Neste sentido, lembram que “o valor intrínseco da vida humana em todas as suas fases e em todas as situações está profundamente enraizado na nossa cultura e tem, inegavelmente, a marca judaico-cristã”. Além disso, “a Constituição Portuguesa reconhece-o ao afirmar categoricamente que ‘a vida humana é inviolável’ (artigo 24º, nº 1)”.

Os Bispos destacam que “o direito à vida é indisponível”, como outros “direitos humanos fundamentais”.

Por outro lado, a CEP lança olhar também sobre a situação do enfermo e ressalta que “nunca pode haver a garantia absoluta de que o pedido de eutanásia é verdadeiramente livre, inequívoco e irreversível”.

“Muitas vezes, traduz um estado de espírito momentâneo, que pode ser superado, ou é fruto de estados depressivos passíveis de tratamento, ou será expressão de uma vontade de viver de outro modo (sem o sofrimento, a solidão ou a falta de amor experimentados), ou um grito de desespero de quem se sente abandonado e quer chamar a atenção dos outros”, indicam os Bispos portugueses, indicando que “a dúvida há de subsistir sempre” e que “a decisão de suprimir uma vida é a mais absolutamente irreversível de qualquer das decisões”.

Em resposta aos grupos a favor da legalização da eutanásia que afirmam que com esta medida seria respeitada apenas a vontade de quem solicita, sem tomar partidos, os Bispos refutam que não é assim. Segundo eles, aos autorizarem tal prática, o Estado e a ordem jurídica “estão a confirmar que a vida permeada pelo sofrimento, ou em situações de total dependência dos outros, deixa de ter sentido e perde dignidade, pois só nessas situações seria lícito suprimi-la”.

Esta legalização passaria para a todos, conforme indica a nota, uma mensagem com graves implicações sociais, tendo efeito “no modo como toda a sociedade passará a encarar a doença e o sofrimento”.

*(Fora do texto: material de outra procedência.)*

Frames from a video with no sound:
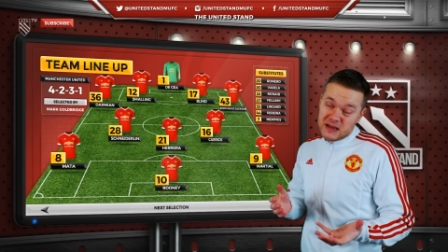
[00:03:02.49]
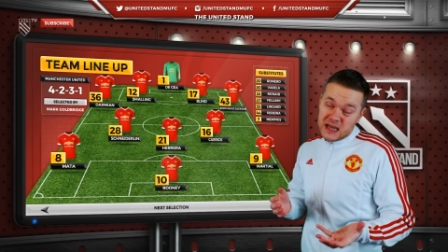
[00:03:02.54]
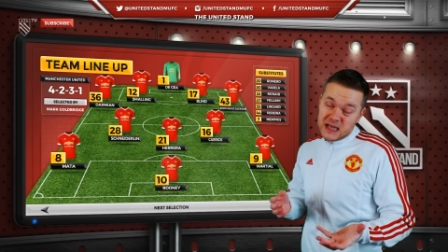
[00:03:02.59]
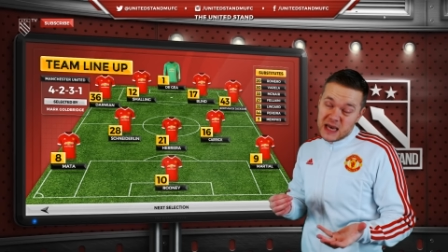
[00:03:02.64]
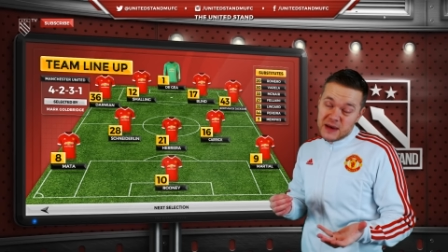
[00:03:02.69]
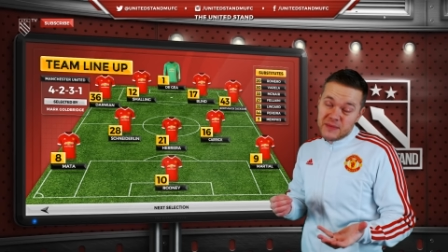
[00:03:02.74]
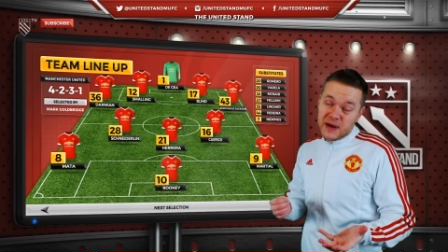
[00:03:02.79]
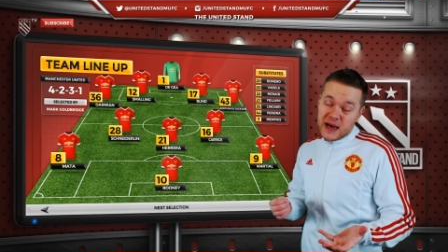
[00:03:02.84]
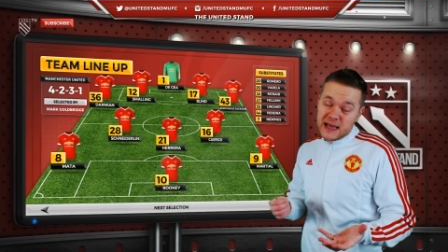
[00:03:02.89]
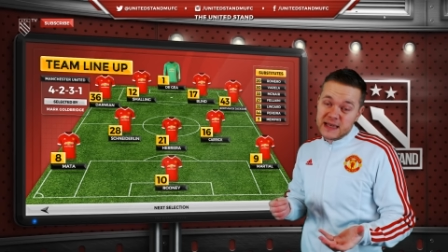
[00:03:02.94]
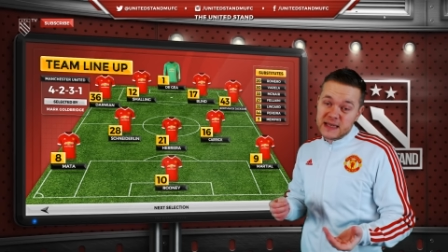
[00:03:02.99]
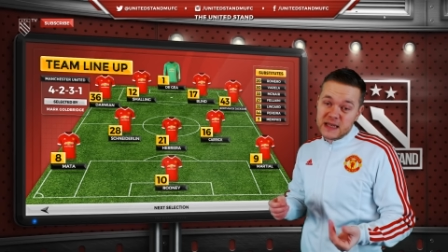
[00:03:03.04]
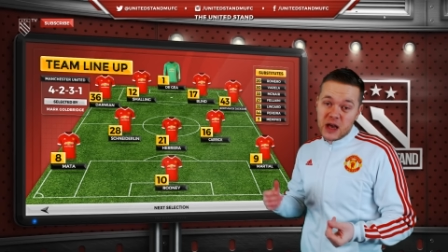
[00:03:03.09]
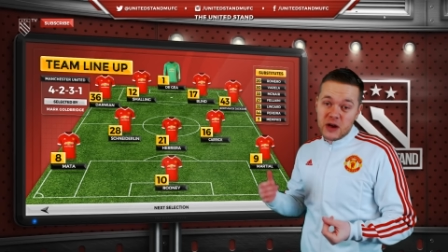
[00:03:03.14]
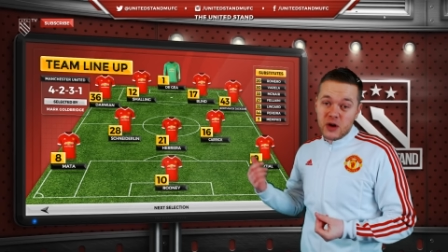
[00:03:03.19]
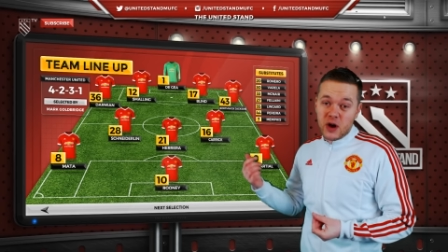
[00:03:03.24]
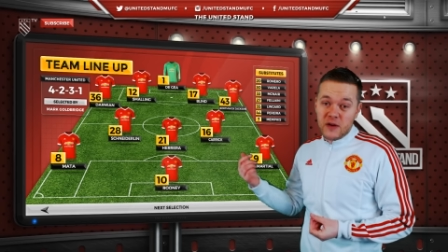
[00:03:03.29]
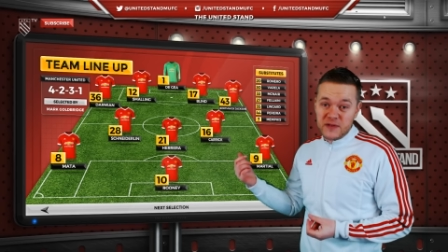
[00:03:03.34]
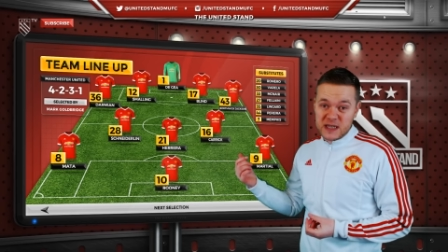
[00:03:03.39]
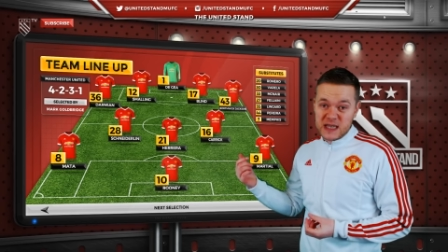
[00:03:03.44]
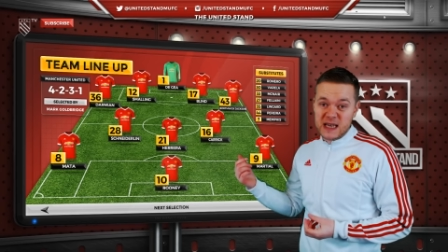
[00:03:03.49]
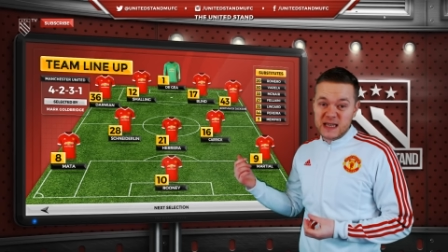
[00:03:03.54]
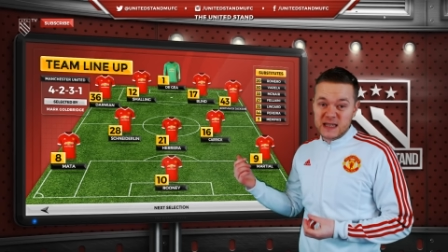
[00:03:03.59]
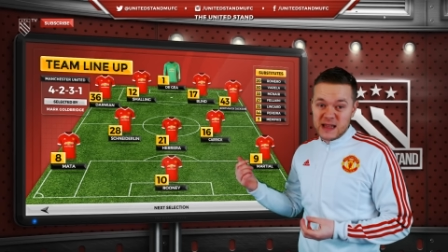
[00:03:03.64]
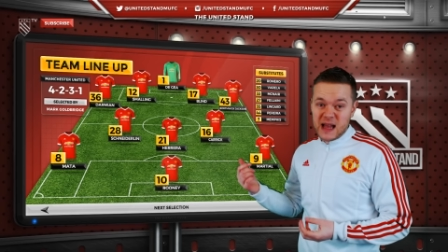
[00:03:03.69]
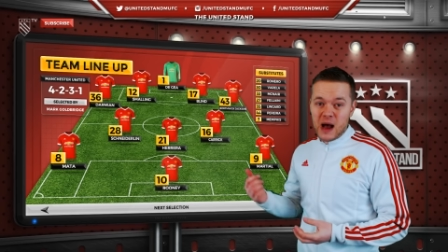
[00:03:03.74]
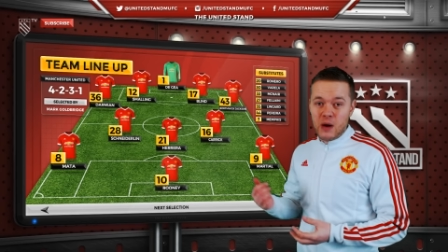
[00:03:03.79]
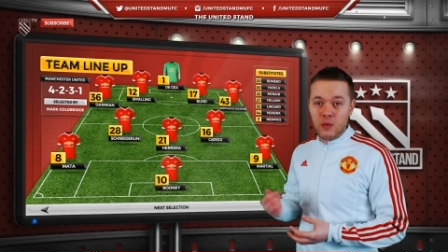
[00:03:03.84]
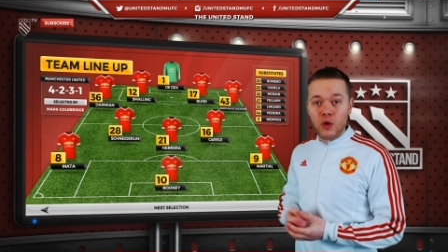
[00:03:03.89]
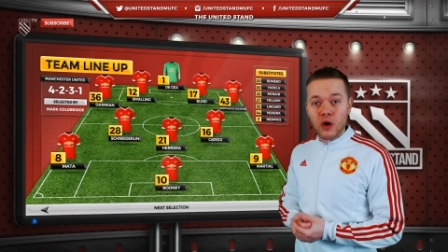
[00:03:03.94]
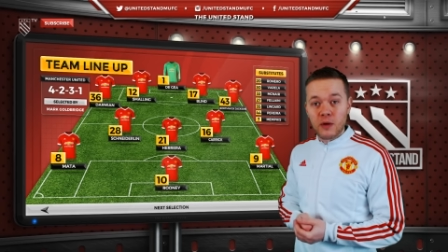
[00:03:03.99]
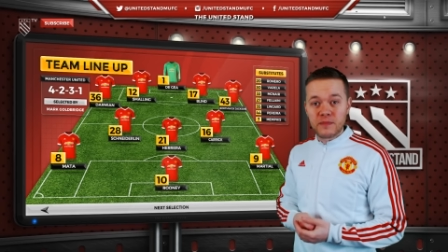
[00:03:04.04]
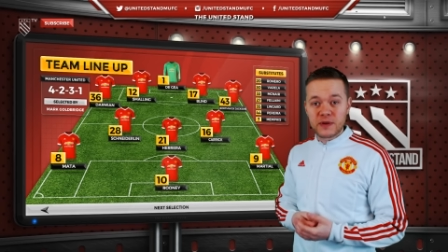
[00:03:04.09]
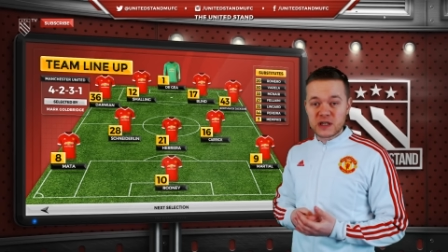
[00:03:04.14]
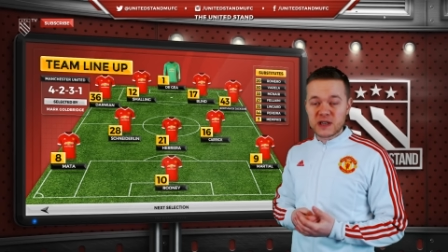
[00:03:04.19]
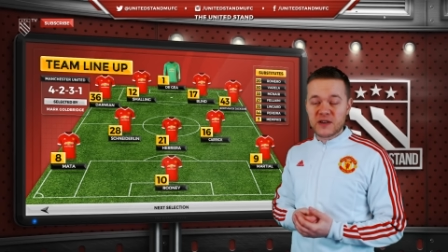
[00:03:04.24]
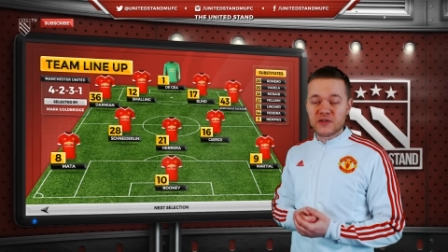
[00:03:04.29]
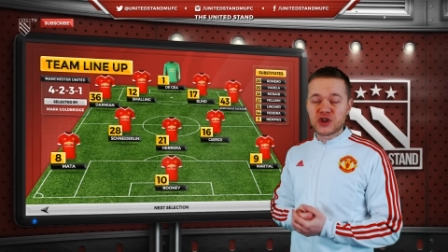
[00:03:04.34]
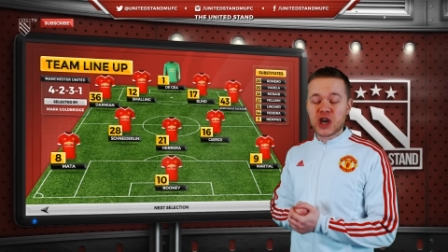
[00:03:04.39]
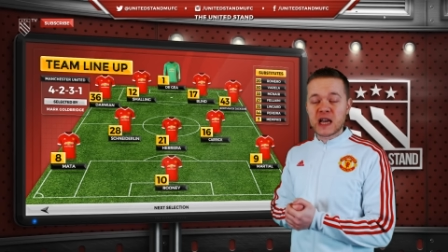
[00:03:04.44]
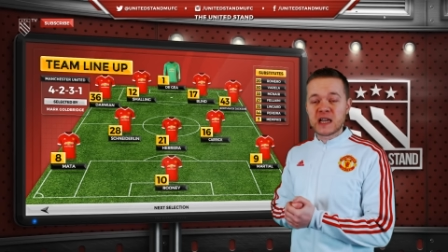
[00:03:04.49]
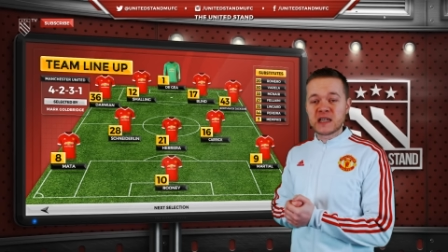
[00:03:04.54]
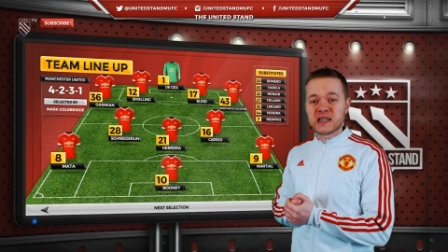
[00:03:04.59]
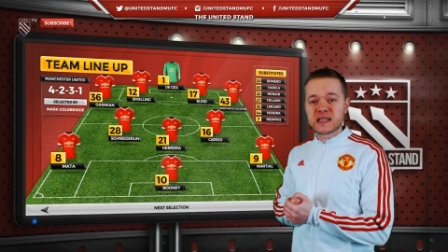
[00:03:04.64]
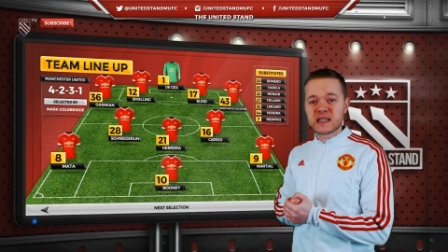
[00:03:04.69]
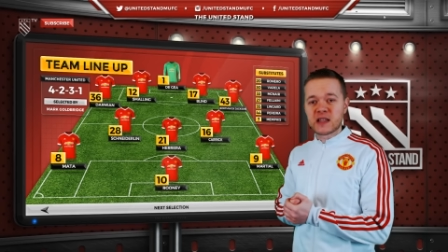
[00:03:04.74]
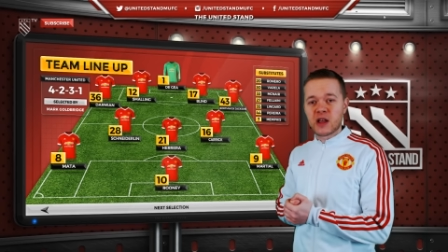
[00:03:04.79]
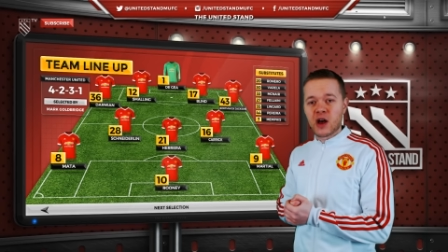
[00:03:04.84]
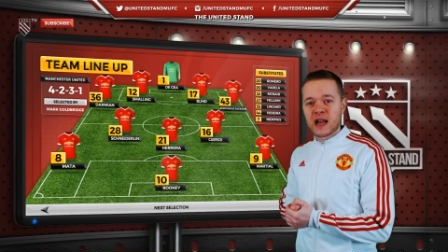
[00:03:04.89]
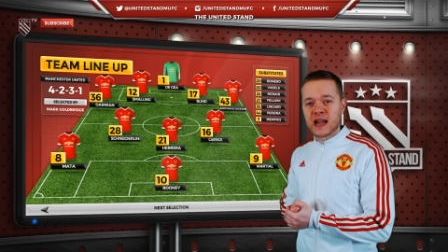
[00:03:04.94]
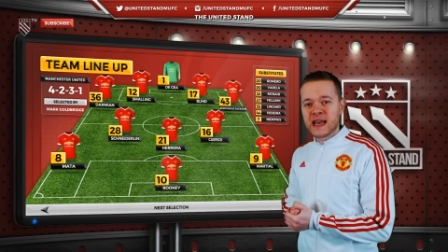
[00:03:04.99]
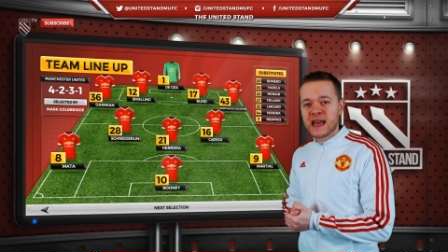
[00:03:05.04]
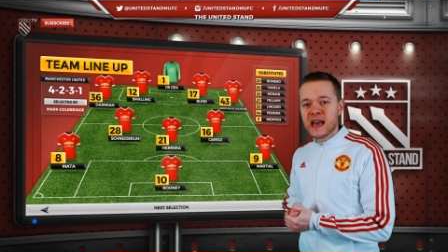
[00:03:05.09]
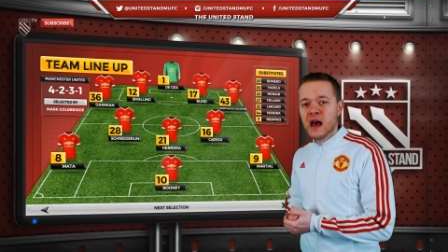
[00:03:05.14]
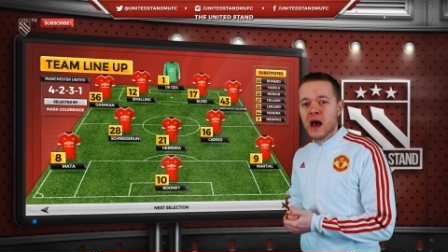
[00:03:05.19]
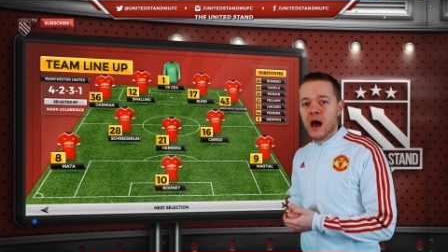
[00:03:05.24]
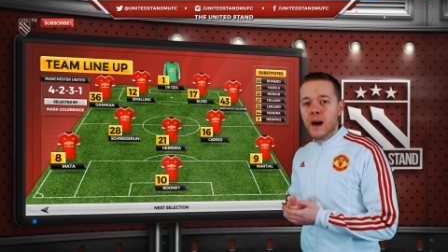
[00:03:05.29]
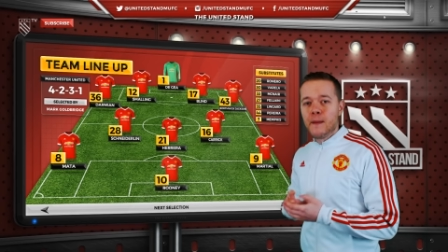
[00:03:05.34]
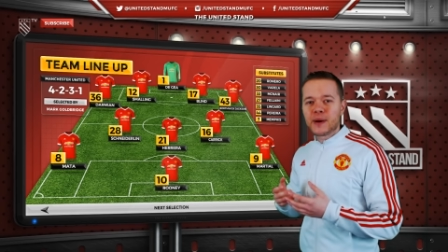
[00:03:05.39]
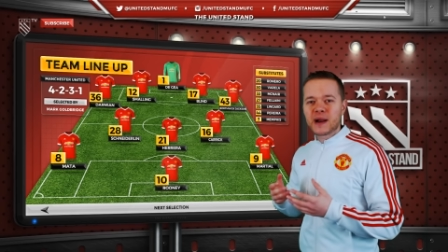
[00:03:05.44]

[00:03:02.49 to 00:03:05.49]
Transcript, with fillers: the team against Stoke obviously isn't that one because I've changed it slightly.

“Há o sério risco de que a morte passe a ser encarada como resposta a estas situações, já que a solução não passaria por um esforço solidário de combate à doença e ao sofrimento, mas pela supressão da vida da pessoa doente e sofredora, pretensamente diminuída na sua dignidade”, acrescentam.

Além disso, assinalam a possibilidade de alguns doentes, “de modo particular os mais pobres e débeis”, virem a se sentir “socialmente pressionados a requerer a eutanásia, porque se sentem ‘a mais’ ou ‘um peso’”.

Quando um enfermo chega ao estágio de desejar a eutanásia, “a resposta que os serviços de saúde, a sociedade e o Estado devem dar a esse pedido não é: ‘Sim, a tua vida não tem sentido, a tua vida perdeu dignidade, és um peso para os outros’. Mas a resposta deve ser outra: ‘Não, a tua vida não perdeu sentido, não perdeu dignidade, tem valor até ao fim, tu não és peso para os outros, continuas a ter valor incomensurável para todos nós’”.

“Não se elimina o sofrimento com a morte: com a morte elimina-se a vida da pessoa que sofre”, completam os Bispos.